▶ Your assignment:
Return the records below in full. Keep every word exact and skip the images.

--- Data to use ---

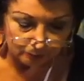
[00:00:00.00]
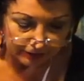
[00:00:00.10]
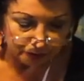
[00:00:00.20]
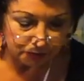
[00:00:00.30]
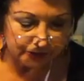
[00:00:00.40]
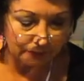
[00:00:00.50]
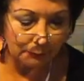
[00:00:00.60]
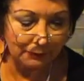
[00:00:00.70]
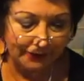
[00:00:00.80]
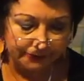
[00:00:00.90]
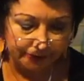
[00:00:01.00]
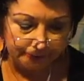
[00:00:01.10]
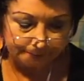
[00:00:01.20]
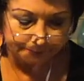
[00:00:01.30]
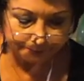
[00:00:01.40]
you get yourself a
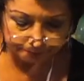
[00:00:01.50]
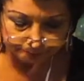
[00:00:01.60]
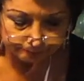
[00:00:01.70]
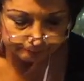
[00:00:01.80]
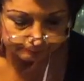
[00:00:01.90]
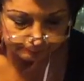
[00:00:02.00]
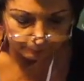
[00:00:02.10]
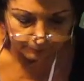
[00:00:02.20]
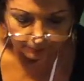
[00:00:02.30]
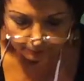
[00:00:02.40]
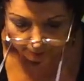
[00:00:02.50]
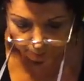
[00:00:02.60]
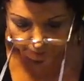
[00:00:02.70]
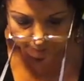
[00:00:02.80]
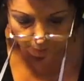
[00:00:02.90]
blender,
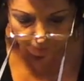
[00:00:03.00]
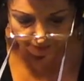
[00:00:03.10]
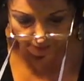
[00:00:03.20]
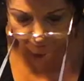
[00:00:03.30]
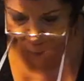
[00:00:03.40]
remove it off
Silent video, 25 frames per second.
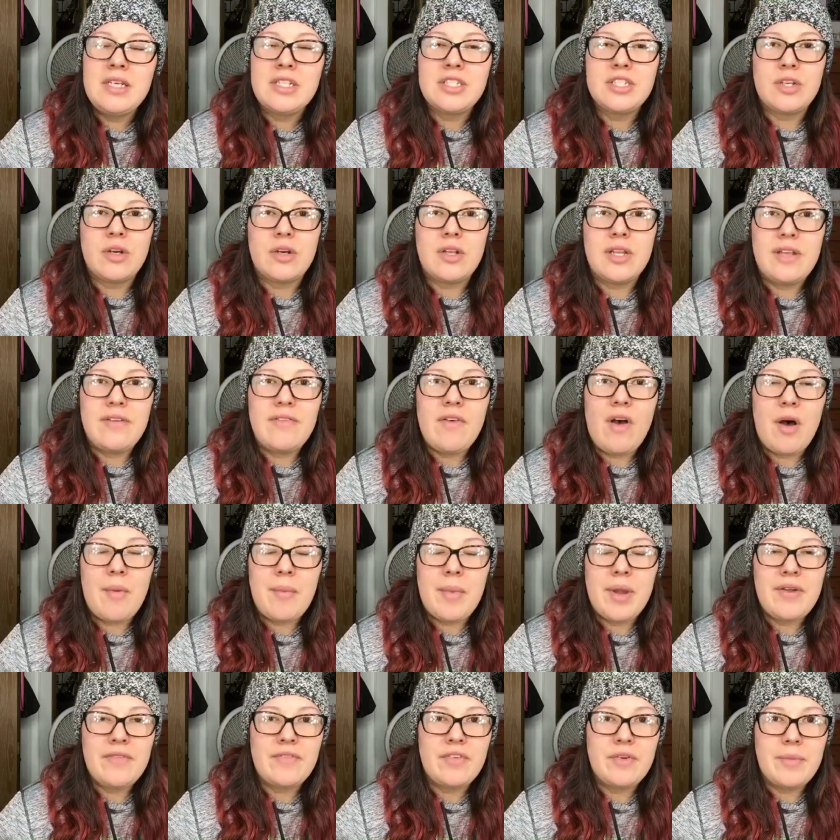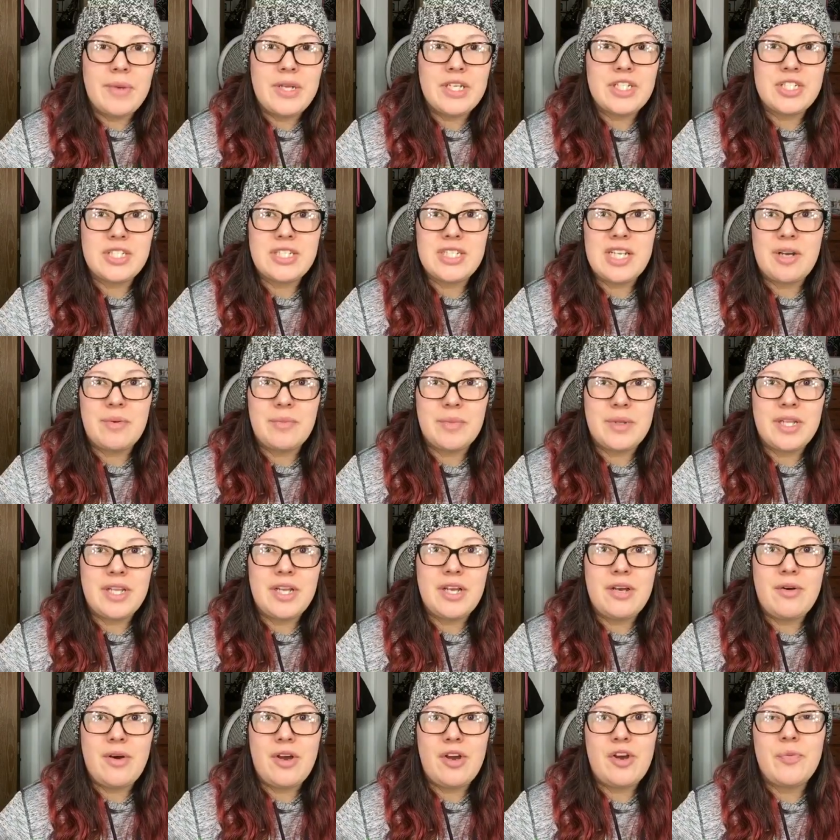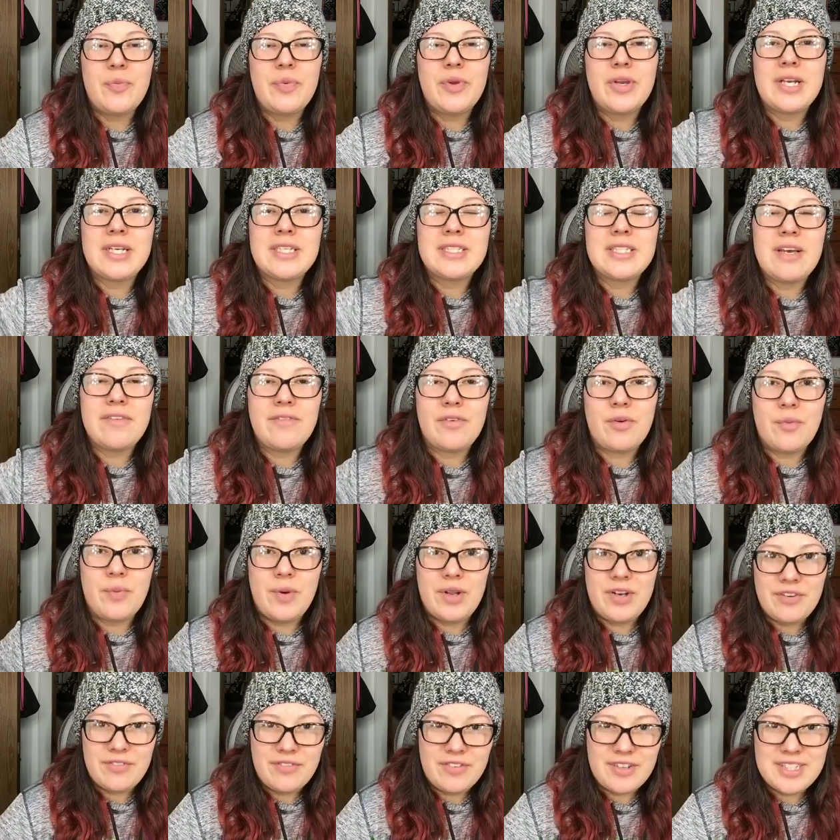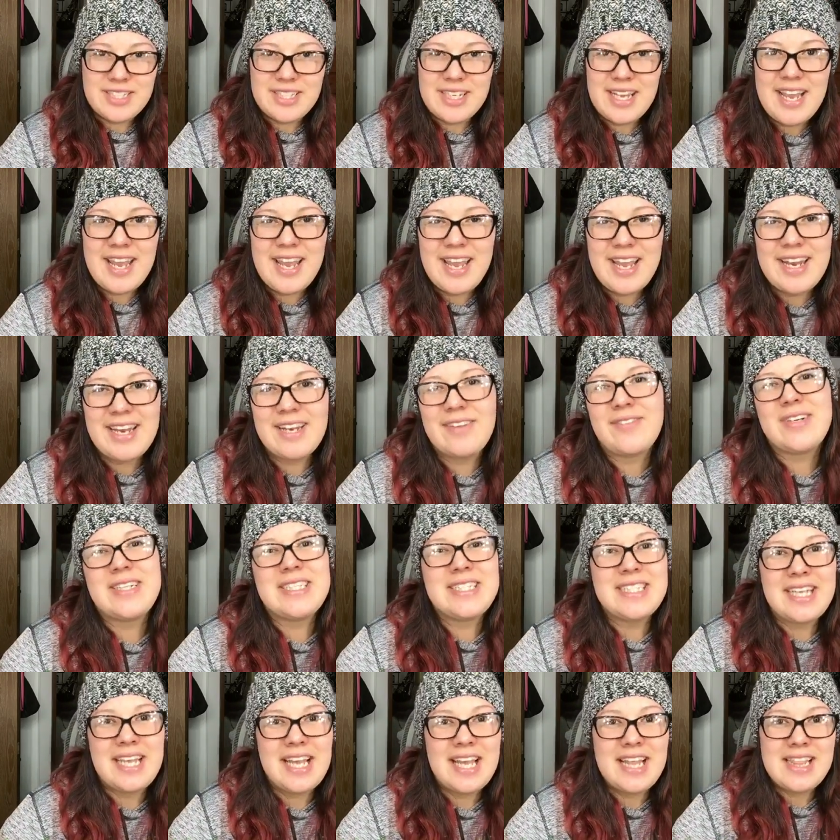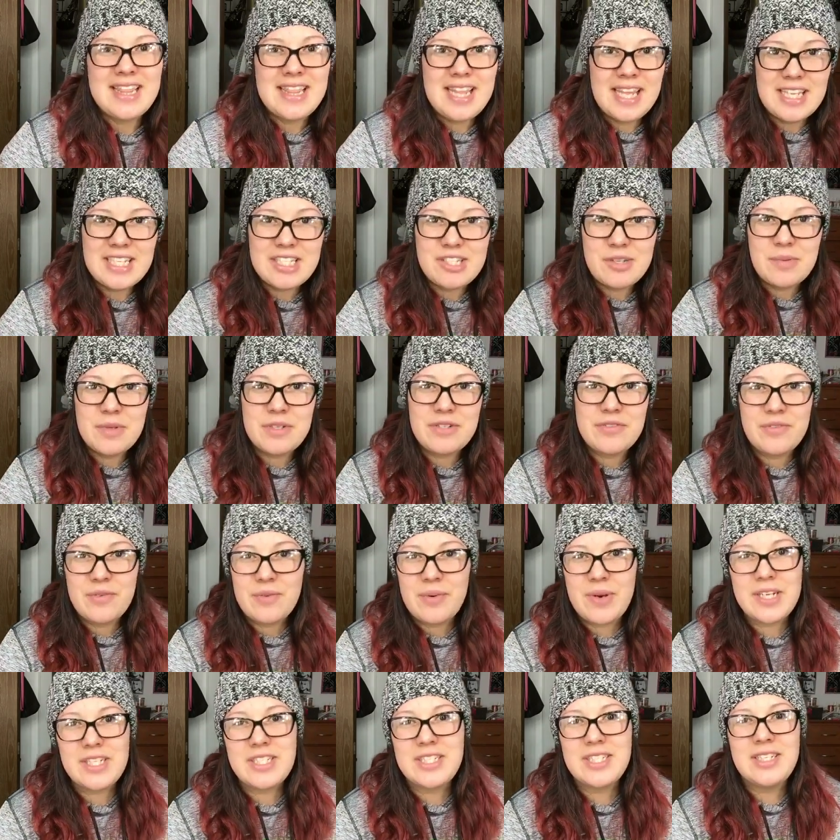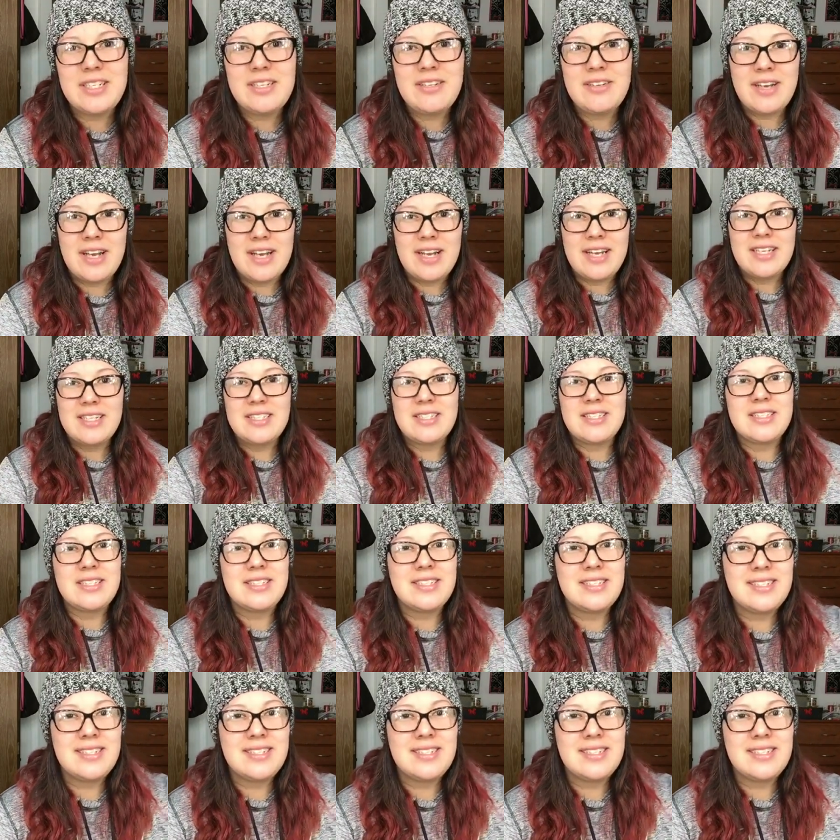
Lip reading: So I'll leave all my information down below. I hope you guys have a wonderful day. And once again, thanks so much for watching, you guys.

---

▶ Answer to this exercise:
[00:00:00.00]
[00:00:00.10]
[00:00:00.20]
[00:00:00.30]
[00:00:00.40]
[00:00:00.50]
[00:00:00.60]
[00:00:00.70]
[00:00:00.80]
[00:00:00.90]
[00:00:01.00]
[00:00:01.10]
[00:00:01.20]
[00:00:01.30]
[00:00:01.40]
you get yourself a
[00:00:01.50]
[00:00:01.60]
[00:00:01.70]
[00:00:01.80]
[00:00:01.90]
[00:00:02.00]
[00:00:02.10]
[00:00:02.20]
[00:00:02.30]
[00:00:02.40]
[00:00:02.50]
[00:00:02.60]
[00:00:02.70]
[00:00:02.80]
[00:00:02.90]
blender,
[00:00:03.00]
[00:00:03.10]
[00:00:03.20]
[00:00:03.30]
[00:00:03.40]
remove it off
Silent video, 25 frames per second.
Lip reading: So I'll leave all my information down below. I hope you guys have a wonderful day. And once again, thanks so much for watching, you guys.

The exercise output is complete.